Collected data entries
-------
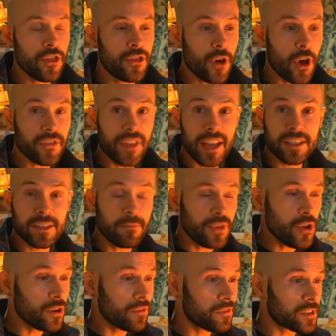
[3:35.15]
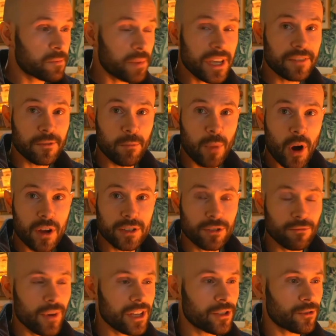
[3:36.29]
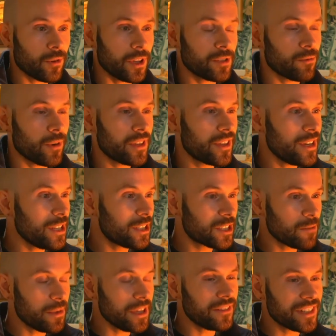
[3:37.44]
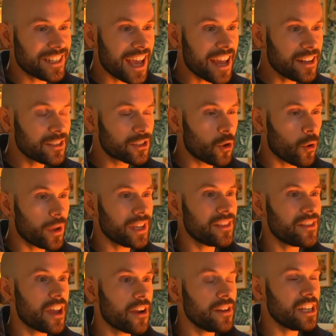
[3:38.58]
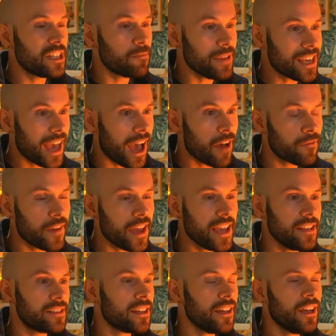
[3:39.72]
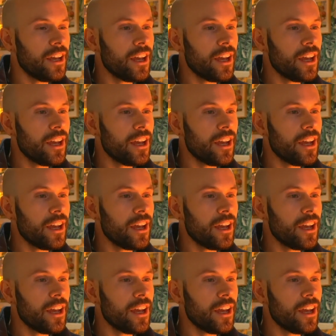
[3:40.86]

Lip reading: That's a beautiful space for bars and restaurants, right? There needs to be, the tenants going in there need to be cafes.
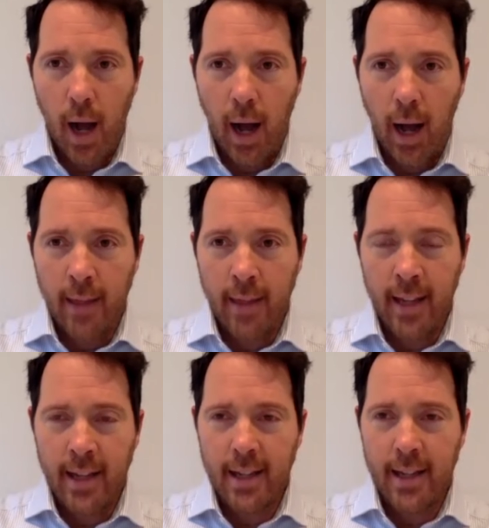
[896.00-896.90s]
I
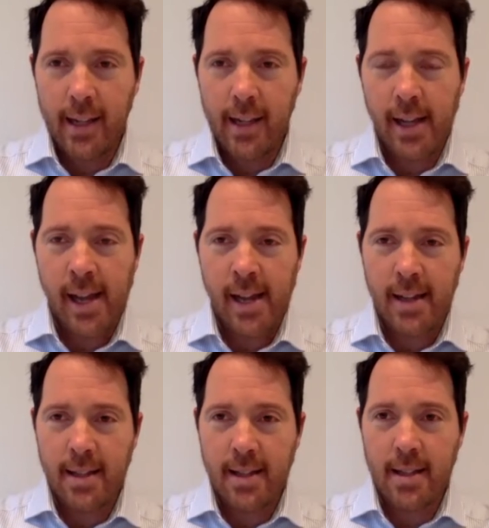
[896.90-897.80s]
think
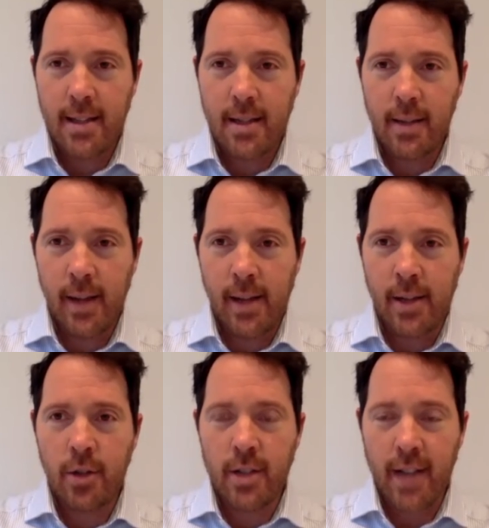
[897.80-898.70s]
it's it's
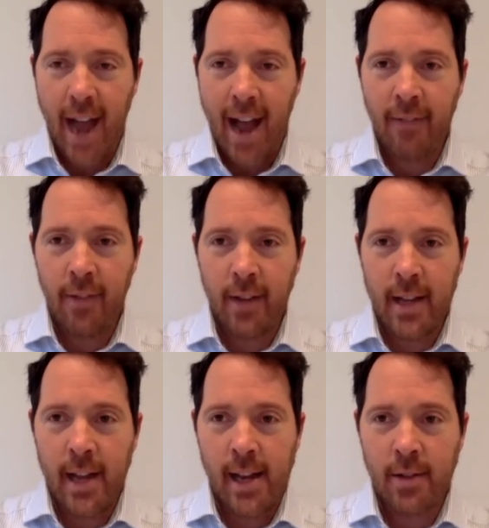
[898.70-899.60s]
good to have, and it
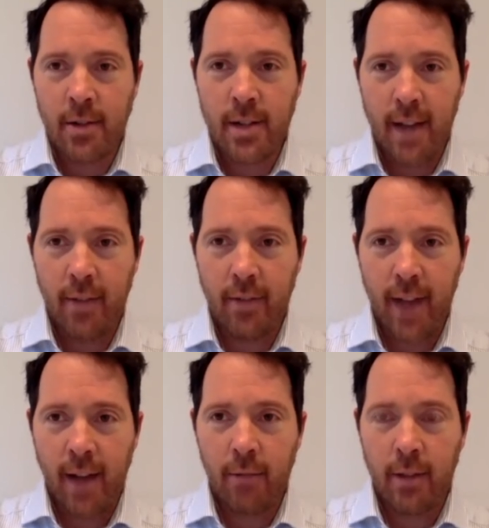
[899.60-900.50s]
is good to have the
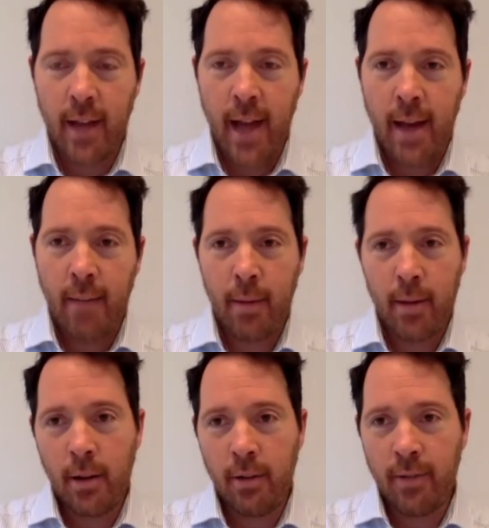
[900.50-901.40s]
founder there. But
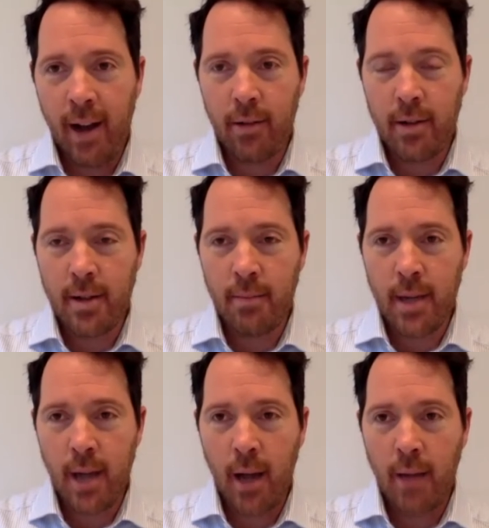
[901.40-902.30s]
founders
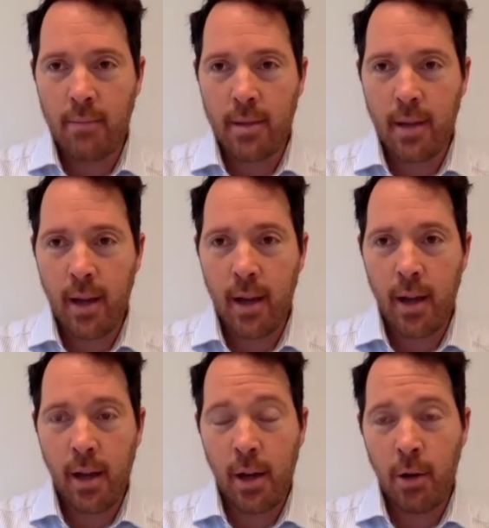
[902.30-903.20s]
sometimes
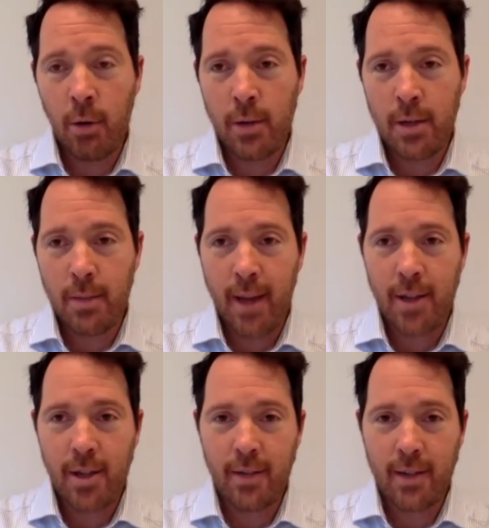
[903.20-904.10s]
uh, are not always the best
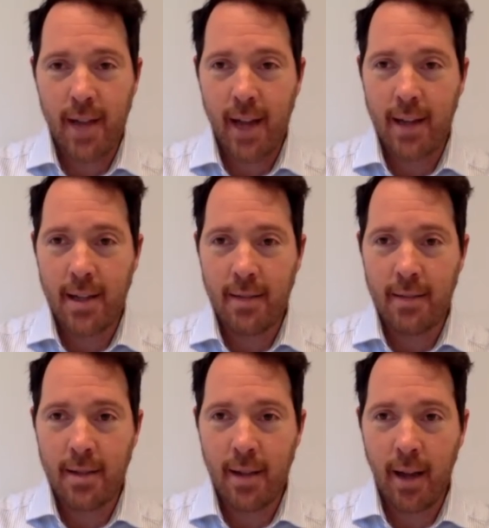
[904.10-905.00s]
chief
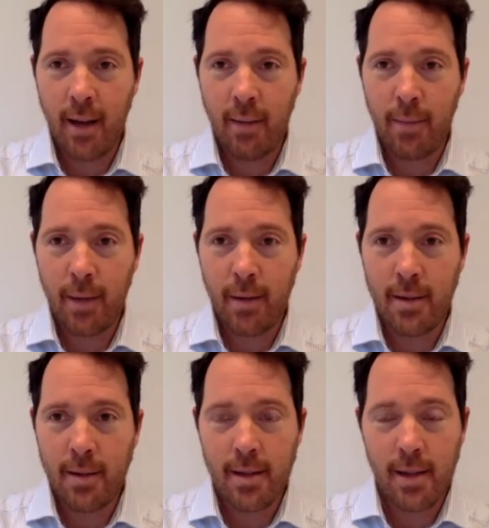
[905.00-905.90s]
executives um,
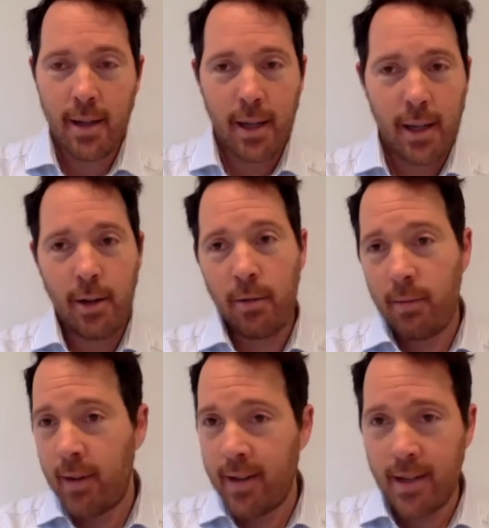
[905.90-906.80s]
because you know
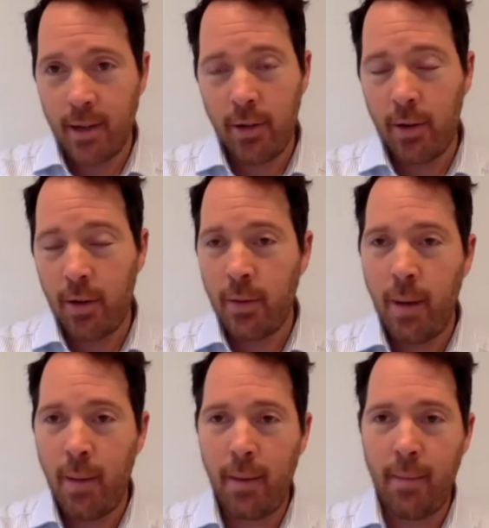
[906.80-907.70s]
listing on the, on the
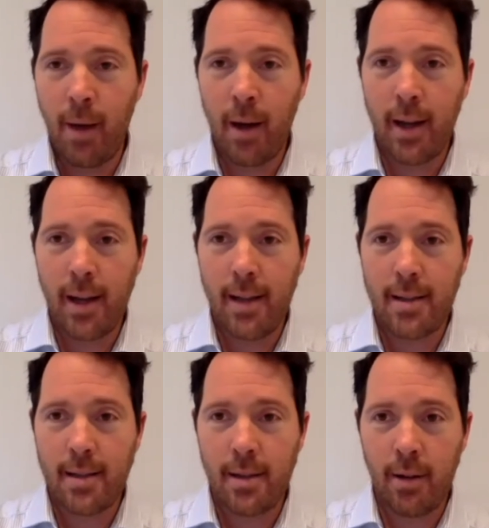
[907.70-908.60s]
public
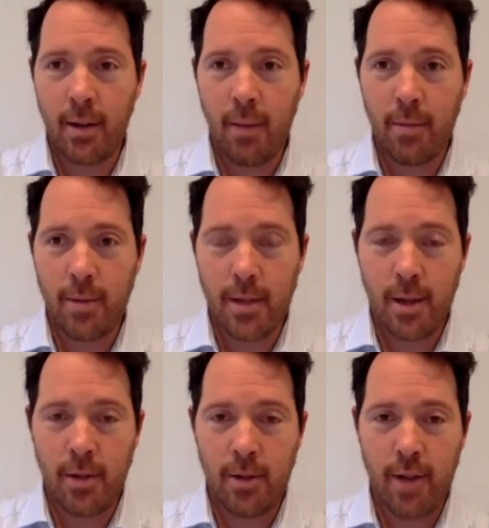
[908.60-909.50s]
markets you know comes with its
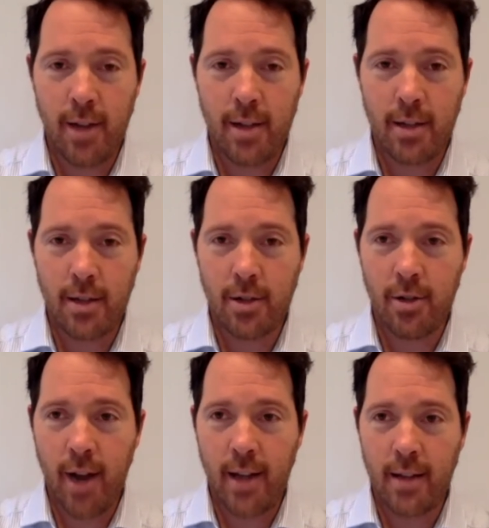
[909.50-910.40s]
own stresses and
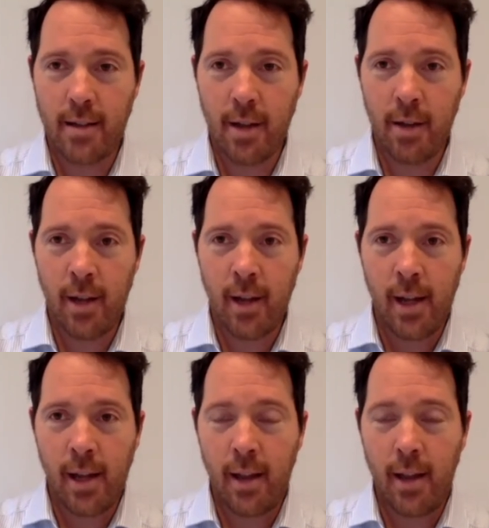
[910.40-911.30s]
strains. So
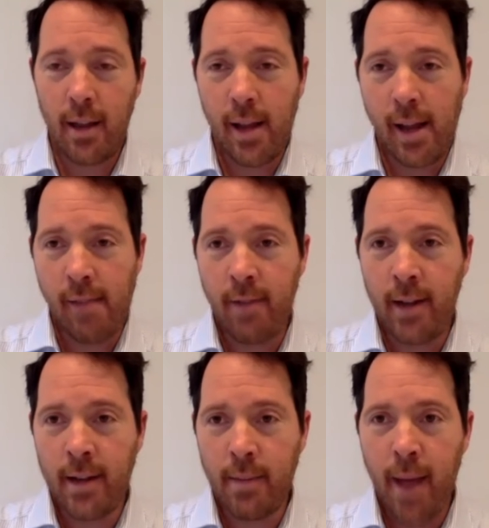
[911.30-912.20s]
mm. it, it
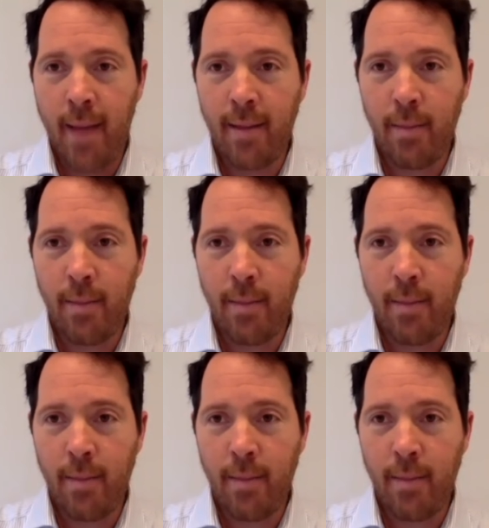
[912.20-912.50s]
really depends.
-------
All lines from the one bearing "[906.80-907.70s]" through the last line of the records, and only those, should be duplicated exactly; no picture belongs in the copy.

[906.80-907.70s]
listing on the, on the
[907.70-908.60s]
public
[908.60-909.50s]
markets you know comes with its
[909.50-910.40s]
own stresses and
[910.40-911.30s]
strains. So
[911.30-912.20s]
mm. it, it
[912.20-912.50s]
really depends.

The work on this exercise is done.